§ Collected data:
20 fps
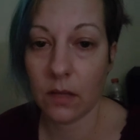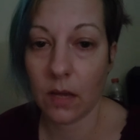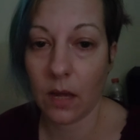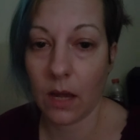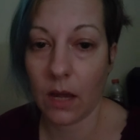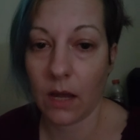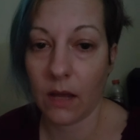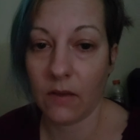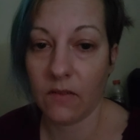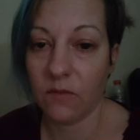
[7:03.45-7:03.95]

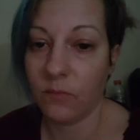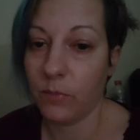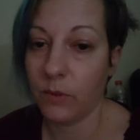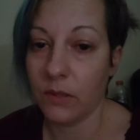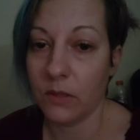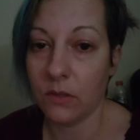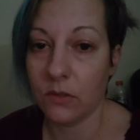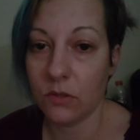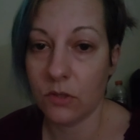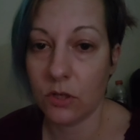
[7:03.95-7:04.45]
I've
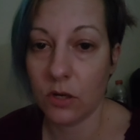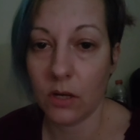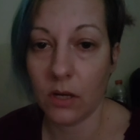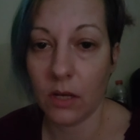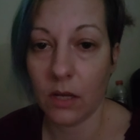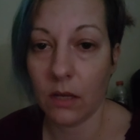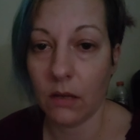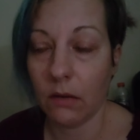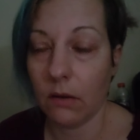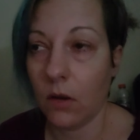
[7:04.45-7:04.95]
been
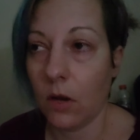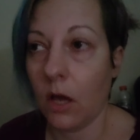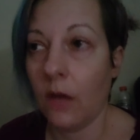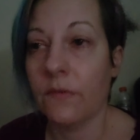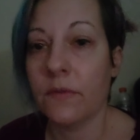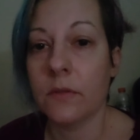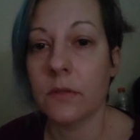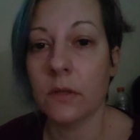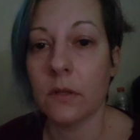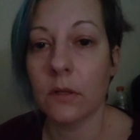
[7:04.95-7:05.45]
chugging
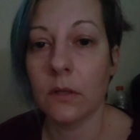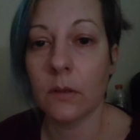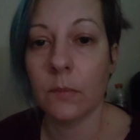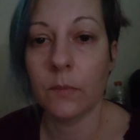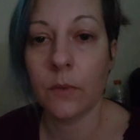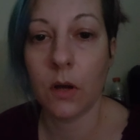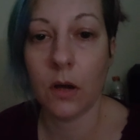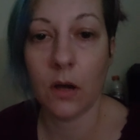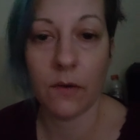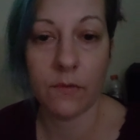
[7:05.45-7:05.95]
cough syrup,
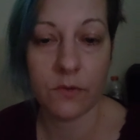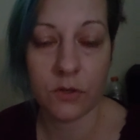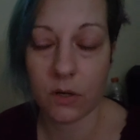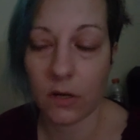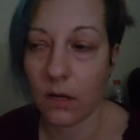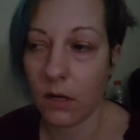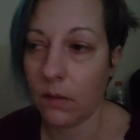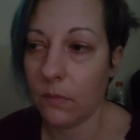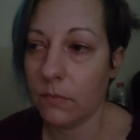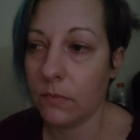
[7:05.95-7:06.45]
cough
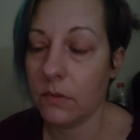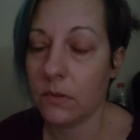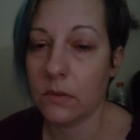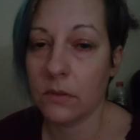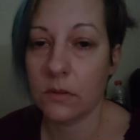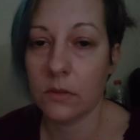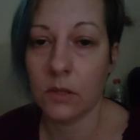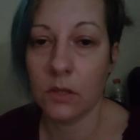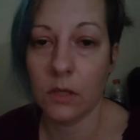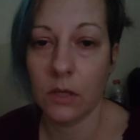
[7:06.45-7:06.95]

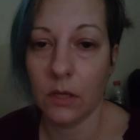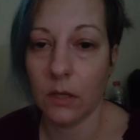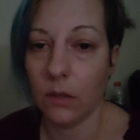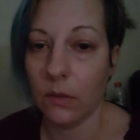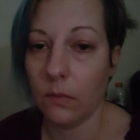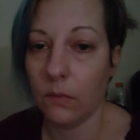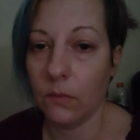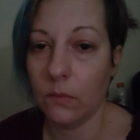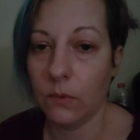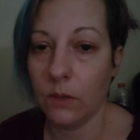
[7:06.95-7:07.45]
drops, you
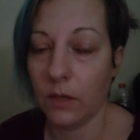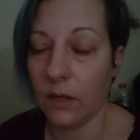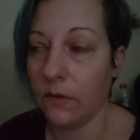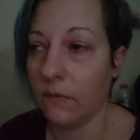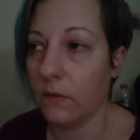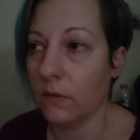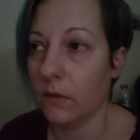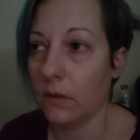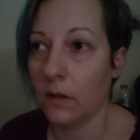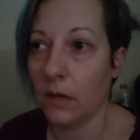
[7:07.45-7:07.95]
know,
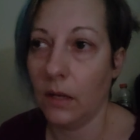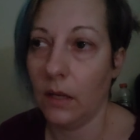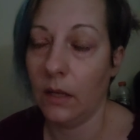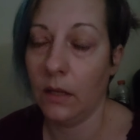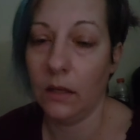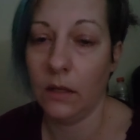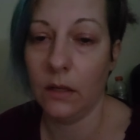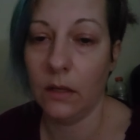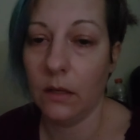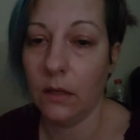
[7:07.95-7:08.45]
whatever,
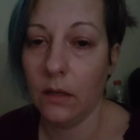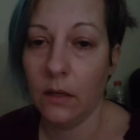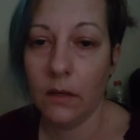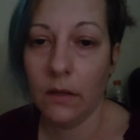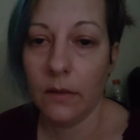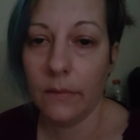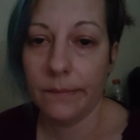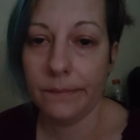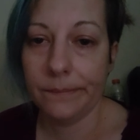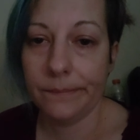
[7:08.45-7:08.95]
and
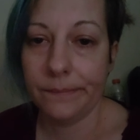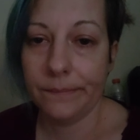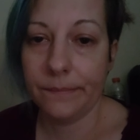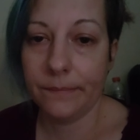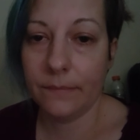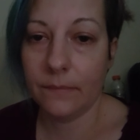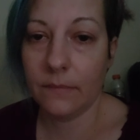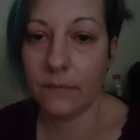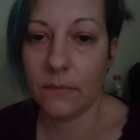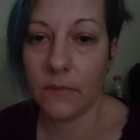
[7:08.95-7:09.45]

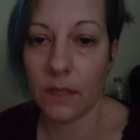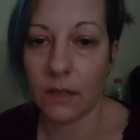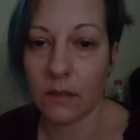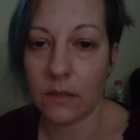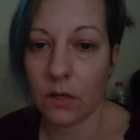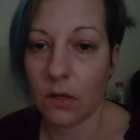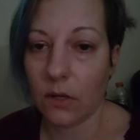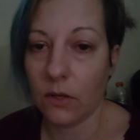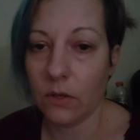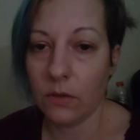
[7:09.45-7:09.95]
that's
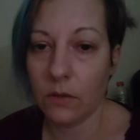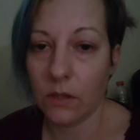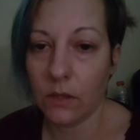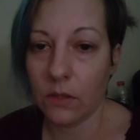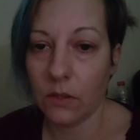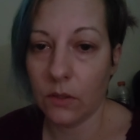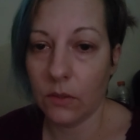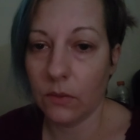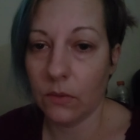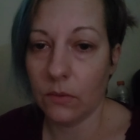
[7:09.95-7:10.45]
all you can
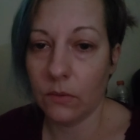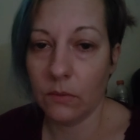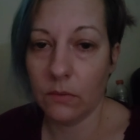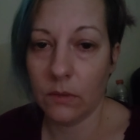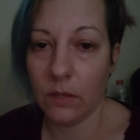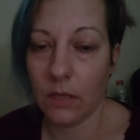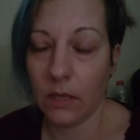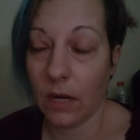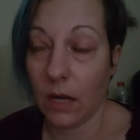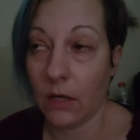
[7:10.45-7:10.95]
do.
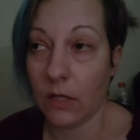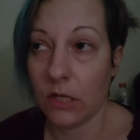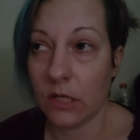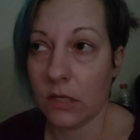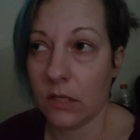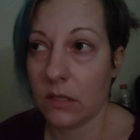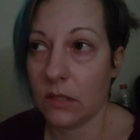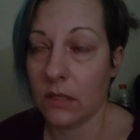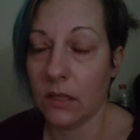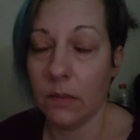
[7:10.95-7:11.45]
And I
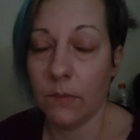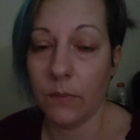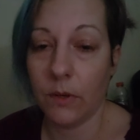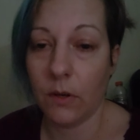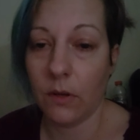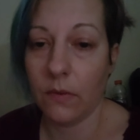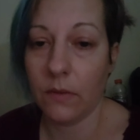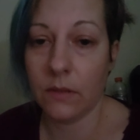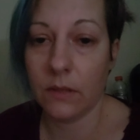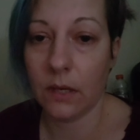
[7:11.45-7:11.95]
just sleep
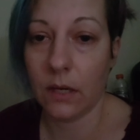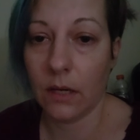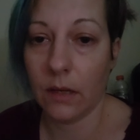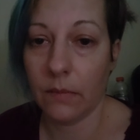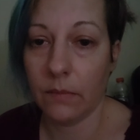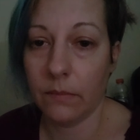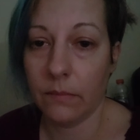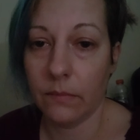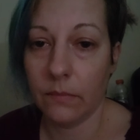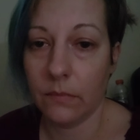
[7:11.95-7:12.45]
all the
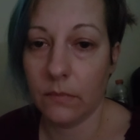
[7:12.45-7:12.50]
time.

§ About this task: The lines wanted run from the line containing "[7:06.45-7:06.95]" through the end of the entries; return them exactly, both ends included, and keep pictures out.

§ Problem solution:
[7:06.45-7:06.95]

[7:06.95-7:07.45]
drops, you
[7:07.45-7:07.95]
know,
[7:07.95-7:08.45]
whatever,
[7:08.45-7:08.95]
and
[7:08.95-7:09.45]

[7:09.45-7:09.95]
that's
[7:09.95-7:10.45]
all you can
[7:10.45-7:10.95]
do.
[7:10.95-7:11.45]
And I
[7:11.45-7:11.95]
just sleep
[7:11.95-7:12.45]
all the
[7:12.45-7:12.50]
time.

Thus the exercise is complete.